# `scDiagnostics`: diagnostic functions to assess the quality of cell type annotations in single-cell RNA-seq data
# Overview
The accurate annotation of cell types is a critical step in single-cell RNA-sequencing (scRNA-seq) analysis. While annotation transfer from a reference dataset offers a convenient and automated approach, it can also introduce biases and errors if not performed carefully.
`scDiagnostics` is an R package designed to address this challenge by providing a comprehensive set of diagnostic tools for evaluating the quality of cell type annotations in scRNA-seq data. With `scDiagnostics`, researchers can systematically assess the compatibility and accuracy of annotations, ensuring reliable and reproducible results in their scRNA-seq analysis workflow.
# Installation
## Release Version
To install the release version of the package from Bioconductor use the following command:
``` r
BiocManager::install("scDiagnostics")
```
NOTE: you will need the [**BiocManager**](https://cran.r-project.org/web/packages/BiocManager/index.html) package to install from Bioconductor.
To build the package vignettes upon installation use:
``` r
BiocManager::install("scDiagnostics",
build_vignettes = TRUE,
dependencies = TRUE)
```
## Development Version
To install the development version of the package from GitHub use the following command:
``` r
BiocManager::install("ccb-hms/scDiagnostics")
```
To build the package vignettes upon installation use:
``` r
BiocManager::install("ccb-hms/scDiagnostics",
build_vignettes = TRUE,
dependencies = TRUE)
```
# Usage
You may browse the [**scDiagnostics website**](https://ccb-hms.github.io/scDiagnostics/) website for an overview of the functionality of the package. The individual documentation of each available function in `scDiagnostics`, which includes usage details and executable examples, is available in the [**reference tab**](https://ccb-hms.github.io/scDiagnostics/reference/index.html).
## Key Features
To get an overview of the main functionality of the scDiagnostics package, refer to the [**Getting Started with scDiagnostics**](https://ccb-hms.github.io/scDiagnostics/articles/scDiagnostics.html) vignette.
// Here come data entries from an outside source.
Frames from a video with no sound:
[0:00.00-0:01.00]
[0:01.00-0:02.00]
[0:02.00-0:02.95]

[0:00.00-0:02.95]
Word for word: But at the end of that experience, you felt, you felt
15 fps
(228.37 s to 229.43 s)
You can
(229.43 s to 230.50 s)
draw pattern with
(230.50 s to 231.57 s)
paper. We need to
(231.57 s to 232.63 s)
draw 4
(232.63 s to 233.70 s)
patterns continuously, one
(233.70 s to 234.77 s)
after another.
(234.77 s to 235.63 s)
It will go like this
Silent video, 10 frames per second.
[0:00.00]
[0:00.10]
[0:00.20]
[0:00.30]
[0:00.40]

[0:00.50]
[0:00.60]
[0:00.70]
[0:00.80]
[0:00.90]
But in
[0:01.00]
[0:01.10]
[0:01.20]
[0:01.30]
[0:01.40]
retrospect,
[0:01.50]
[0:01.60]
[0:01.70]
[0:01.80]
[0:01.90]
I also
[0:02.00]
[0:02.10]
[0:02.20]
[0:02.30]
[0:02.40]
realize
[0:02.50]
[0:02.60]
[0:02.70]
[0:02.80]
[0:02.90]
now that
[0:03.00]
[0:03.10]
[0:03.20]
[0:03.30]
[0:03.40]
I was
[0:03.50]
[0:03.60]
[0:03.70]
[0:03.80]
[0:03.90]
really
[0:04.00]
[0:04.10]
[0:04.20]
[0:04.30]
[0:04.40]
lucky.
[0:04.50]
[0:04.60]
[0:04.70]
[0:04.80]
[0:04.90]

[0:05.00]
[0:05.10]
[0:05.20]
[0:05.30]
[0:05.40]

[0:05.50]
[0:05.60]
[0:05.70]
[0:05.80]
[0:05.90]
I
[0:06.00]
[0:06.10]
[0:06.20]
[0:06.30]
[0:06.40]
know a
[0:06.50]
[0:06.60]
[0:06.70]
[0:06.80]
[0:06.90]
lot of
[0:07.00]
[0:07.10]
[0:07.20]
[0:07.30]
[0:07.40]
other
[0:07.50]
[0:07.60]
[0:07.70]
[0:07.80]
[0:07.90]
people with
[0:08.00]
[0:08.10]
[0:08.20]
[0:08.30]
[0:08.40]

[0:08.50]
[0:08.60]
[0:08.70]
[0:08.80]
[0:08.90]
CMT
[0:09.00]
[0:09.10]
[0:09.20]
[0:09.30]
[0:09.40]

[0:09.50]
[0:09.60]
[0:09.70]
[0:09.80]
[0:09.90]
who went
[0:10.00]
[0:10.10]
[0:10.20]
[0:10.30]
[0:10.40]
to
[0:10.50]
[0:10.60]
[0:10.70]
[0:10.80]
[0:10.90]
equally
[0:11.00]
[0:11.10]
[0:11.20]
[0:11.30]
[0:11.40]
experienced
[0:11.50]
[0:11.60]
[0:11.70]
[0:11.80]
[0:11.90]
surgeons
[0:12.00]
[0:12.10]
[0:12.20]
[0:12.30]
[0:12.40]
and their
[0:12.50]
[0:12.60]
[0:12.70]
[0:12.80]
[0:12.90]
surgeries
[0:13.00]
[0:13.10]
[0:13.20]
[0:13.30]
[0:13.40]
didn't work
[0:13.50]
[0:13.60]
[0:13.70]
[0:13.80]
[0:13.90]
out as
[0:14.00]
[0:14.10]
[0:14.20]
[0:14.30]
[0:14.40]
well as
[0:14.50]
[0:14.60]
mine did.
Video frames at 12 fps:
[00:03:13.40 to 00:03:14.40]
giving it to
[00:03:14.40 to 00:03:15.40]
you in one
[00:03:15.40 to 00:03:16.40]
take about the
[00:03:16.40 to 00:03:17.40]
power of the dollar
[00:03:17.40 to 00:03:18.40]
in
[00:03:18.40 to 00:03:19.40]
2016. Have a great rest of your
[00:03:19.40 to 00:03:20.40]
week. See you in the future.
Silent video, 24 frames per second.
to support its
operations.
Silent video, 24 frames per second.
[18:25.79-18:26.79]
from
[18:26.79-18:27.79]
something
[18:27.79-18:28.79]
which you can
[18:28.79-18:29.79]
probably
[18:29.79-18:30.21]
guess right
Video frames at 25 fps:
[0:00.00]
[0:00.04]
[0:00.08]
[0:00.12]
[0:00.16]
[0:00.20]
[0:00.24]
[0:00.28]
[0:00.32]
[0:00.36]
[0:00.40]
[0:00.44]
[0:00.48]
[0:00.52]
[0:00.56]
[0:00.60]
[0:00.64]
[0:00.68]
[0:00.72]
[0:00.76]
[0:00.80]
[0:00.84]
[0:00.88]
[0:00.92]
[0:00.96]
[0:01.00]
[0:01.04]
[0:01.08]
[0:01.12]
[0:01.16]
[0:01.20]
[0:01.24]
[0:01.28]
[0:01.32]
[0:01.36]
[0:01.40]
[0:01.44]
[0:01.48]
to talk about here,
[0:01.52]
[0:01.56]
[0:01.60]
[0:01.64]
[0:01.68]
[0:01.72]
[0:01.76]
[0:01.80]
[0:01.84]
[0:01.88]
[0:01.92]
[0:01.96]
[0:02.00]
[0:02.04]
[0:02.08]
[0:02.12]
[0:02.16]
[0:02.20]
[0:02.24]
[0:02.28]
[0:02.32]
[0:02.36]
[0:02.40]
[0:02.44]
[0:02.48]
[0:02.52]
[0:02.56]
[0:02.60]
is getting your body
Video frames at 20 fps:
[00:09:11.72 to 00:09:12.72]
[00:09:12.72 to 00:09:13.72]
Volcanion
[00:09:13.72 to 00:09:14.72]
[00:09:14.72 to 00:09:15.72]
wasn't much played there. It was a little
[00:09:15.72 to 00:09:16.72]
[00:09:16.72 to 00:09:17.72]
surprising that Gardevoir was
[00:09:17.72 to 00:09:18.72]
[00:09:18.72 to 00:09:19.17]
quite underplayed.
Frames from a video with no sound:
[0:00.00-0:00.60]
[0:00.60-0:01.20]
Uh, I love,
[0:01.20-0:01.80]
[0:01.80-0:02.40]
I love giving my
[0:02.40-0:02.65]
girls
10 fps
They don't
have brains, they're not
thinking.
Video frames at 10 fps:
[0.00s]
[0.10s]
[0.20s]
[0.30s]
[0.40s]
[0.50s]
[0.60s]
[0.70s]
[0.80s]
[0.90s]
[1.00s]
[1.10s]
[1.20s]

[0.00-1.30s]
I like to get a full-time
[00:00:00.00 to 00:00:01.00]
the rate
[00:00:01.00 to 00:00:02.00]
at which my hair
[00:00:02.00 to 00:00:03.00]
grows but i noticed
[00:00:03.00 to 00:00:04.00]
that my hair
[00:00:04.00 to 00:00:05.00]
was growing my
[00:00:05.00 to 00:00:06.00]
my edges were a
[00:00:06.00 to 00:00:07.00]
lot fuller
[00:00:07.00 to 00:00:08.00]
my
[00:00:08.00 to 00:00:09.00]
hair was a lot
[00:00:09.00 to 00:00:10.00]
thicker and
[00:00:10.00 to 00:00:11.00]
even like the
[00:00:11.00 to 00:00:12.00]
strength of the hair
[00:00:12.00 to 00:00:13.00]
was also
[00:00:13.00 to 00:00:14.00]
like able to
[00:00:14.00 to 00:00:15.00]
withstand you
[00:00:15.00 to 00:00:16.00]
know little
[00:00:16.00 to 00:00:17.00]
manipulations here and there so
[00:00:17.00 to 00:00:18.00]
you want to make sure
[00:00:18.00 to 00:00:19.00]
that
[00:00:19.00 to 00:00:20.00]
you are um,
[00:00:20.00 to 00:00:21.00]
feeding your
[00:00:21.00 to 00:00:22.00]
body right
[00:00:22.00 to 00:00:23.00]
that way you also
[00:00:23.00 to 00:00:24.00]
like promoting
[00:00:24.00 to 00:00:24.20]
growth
The links below direct you to vignettes that explore functions organized around a common theme or purpose, highlighting how they interact or complement each other in specific contexts.
- [**Visualization of Cell Type Annotations**](https://ccb-hms.github.io/scDiagnostics/articles/VisualizationTools.html): Illustrates the distributions of cell type annotations of the query and reference dataset, allowing the user to identify potential differences in the cell type composition between datasets.
- [**Evaluation of QC and Annotation Scores**](https://ccb-hms.github.io/scDiagnostics/articles/QCandAnnotationScores.html): Provides functionality for assessing the impact of frequently used QC criteria on the cell type annotation confidence, allowing the user to identify systematic relationships between QC metrics and the predicted cell type categories.
- [**Evaluation of Dataset and Marker Gene Alignment**](https://ccb-hms.github.io/scDiagnostics/articles/DatasetAlignment.html): Provides functionality for assessing dataset alignment through quantitative comparison of query-to-reference projections in reduced dimension space. Additional functionality for assessing marker gene expression across datasets allows the user to identify potential misalignments between reference and query on the level of individual genes.
- [**Statistical Measures to Assess Dataset Alignment**](https://ccb-hms.github.io/scDiagnostics/articles/StatisticalMeasures.html): Utilizes statistical tests and metrics to quantitatively assess the alignment between the query and reference datasets. Key measures include p-values from Hotelling's T-squared test and Cramer's V statistic, which evaluate the degree of similarity or dissimilarity in cell type distributions and principal component projections. These statistical assessments help in determining the robustness of dataset alignment and highlight any significant differences that may impact the reliability of cell type annotations.
- [**Detection of Annotation Anomalies**](https://ccb-hms.github.io/scDiagnostics/articles/AnnotationAnomalies.html): Focuses on identifying inconsistencies or anomalies in cell type annotations between the query and reference datasets through comparison of expert annotations with annotations derived from automated methods. By highlighting discrepancies that could be indicative of potential errors, this feature aids in refining and improving the accuracy and reliability of cell type classifications.
- [**Analysis of Distances Between Specific Cells and Cell Populations**](https://ccb-hms.github.io/scDiagnostics/articles/CellDistancesDiagnostics.html): Calculates distances or similarities between individual cells and predefined cell types in both the query and reference datasets. This analysis helps determine how closely each cell in the query dataset matches the cell types defined in the reference dataset. By providing insights into cell type classification accuracy and identifying potential mismatches, this functionality supports more precise annotation and aids in detecting areas that may require further investigation or refinement.